Three common scenarios and the professional best suited to each.
Scenario A: A parent has fallen in the bathroom and is now afraid to shower alone
First call: Occupational therapist. The fall may be a symptom of broader balance or strength issues that an OT can assess. The OT will evaluate the bathroom layout, recommend specific modifications (grab bar placement, shower chair height, non-slip flooring), and provide a written plan. A CAPS specialist or contractor can then implement those recommendations. For a detailed phased guide to bathroom modifications, see Bathroom Remodel for Elderly Safety: A Phased Fall-Prevention Guide from $200 Fixes to Full Renovation.
Scenario B: A couple in their 70s is planning a full first-floor remodel to avoid stairs
First call: CAPS specialist. This is a major structural project involving layout changes, potential load-bearing wall modifications, and coordination with multiple subcontractors. A CAPS specialist can design a plan that incorporates universal design principles (36-inch doorways, 5-foot turning radius, lever handles) and phase the work over time to manage costs. They will also coordinate with a contractor who has experience with accessibility projects. For evidence on which modifications have the greatest impact on fall reduction, see Home Modifications That Actually Prevent Falls: What the Research Says and What to Prioritize.
Scenario C: A family needs grab bars installed in two bathrooms and a new lever-handle faucet in the kitchen
First call: General contractor or qualified handyperson. These are straightforward installations that don’t require a full functional assessment or design plan. However, ensure the contractor knows how to properly anchor grab bars into studs or use appropriate toggle anchors for tile. If the family is unsure about placement, a one-hour CAPS consultation ($75–$200) can provide guidance before the contractor arrives.
Key Takeaways and Next Steps
Choosing the right professional for an aging-in-place project doesn’t have to be confusing. The decision comes down to three questions:
Has there been a recent fall, diagnosis, or functional decline?
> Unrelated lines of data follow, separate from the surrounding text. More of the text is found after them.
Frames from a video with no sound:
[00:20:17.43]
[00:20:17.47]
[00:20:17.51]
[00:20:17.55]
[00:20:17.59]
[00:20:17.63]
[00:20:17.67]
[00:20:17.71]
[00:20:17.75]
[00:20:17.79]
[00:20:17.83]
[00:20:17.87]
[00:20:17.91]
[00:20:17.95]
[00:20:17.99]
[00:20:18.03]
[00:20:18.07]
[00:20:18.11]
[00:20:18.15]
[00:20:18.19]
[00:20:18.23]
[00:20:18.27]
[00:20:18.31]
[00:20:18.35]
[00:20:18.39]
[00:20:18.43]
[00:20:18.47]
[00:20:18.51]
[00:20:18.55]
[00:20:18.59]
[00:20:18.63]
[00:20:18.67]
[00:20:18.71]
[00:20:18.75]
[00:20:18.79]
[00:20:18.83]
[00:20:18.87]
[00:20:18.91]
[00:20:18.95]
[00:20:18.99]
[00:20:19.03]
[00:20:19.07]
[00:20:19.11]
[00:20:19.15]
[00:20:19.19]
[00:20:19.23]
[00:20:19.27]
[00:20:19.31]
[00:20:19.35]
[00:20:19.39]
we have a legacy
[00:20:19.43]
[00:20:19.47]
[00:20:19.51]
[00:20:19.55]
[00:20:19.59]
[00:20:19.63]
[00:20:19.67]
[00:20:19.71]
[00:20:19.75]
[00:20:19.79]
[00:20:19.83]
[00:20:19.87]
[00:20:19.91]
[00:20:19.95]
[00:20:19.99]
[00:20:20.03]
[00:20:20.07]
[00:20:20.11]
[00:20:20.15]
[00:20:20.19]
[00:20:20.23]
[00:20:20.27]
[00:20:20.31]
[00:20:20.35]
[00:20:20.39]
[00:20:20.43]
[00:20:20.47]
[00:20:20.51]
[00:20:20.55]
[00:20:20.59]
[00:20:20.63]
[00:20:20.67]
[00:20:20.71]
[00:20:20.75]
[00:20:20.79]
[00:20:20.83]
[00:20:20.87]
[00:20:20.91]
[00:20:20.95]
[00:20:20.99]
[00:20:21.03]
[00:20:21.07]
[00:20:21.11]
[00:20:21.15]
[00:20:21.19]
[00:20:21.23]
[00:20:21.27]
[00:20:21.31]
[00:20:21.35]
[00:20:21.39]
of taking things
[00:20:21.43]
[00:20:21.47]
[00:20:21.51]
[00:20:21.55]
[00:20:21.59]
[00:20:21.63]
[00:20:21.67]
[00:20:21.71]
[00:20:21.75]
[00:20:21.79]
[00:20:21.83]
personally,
Start with an OT for a functional assessment.
Is the project a major structural renovation? Start with a CAPS specialist for design and coordination.
Is it a simple, single-item installation? A qualified contractor can handle it, but consider a CAPS consultation if you’re unsure about placement or safety.
If you’re still unsure which professional to call, start with an OT assessment. It’s the most affordable entry point, often covered by Medicare, and it provides a roadmap that any CAPS or contractor can follow. From there, you can decide whether a CAPS specialist is needed for design and coordination, or whether a contractor alone can execute the plan.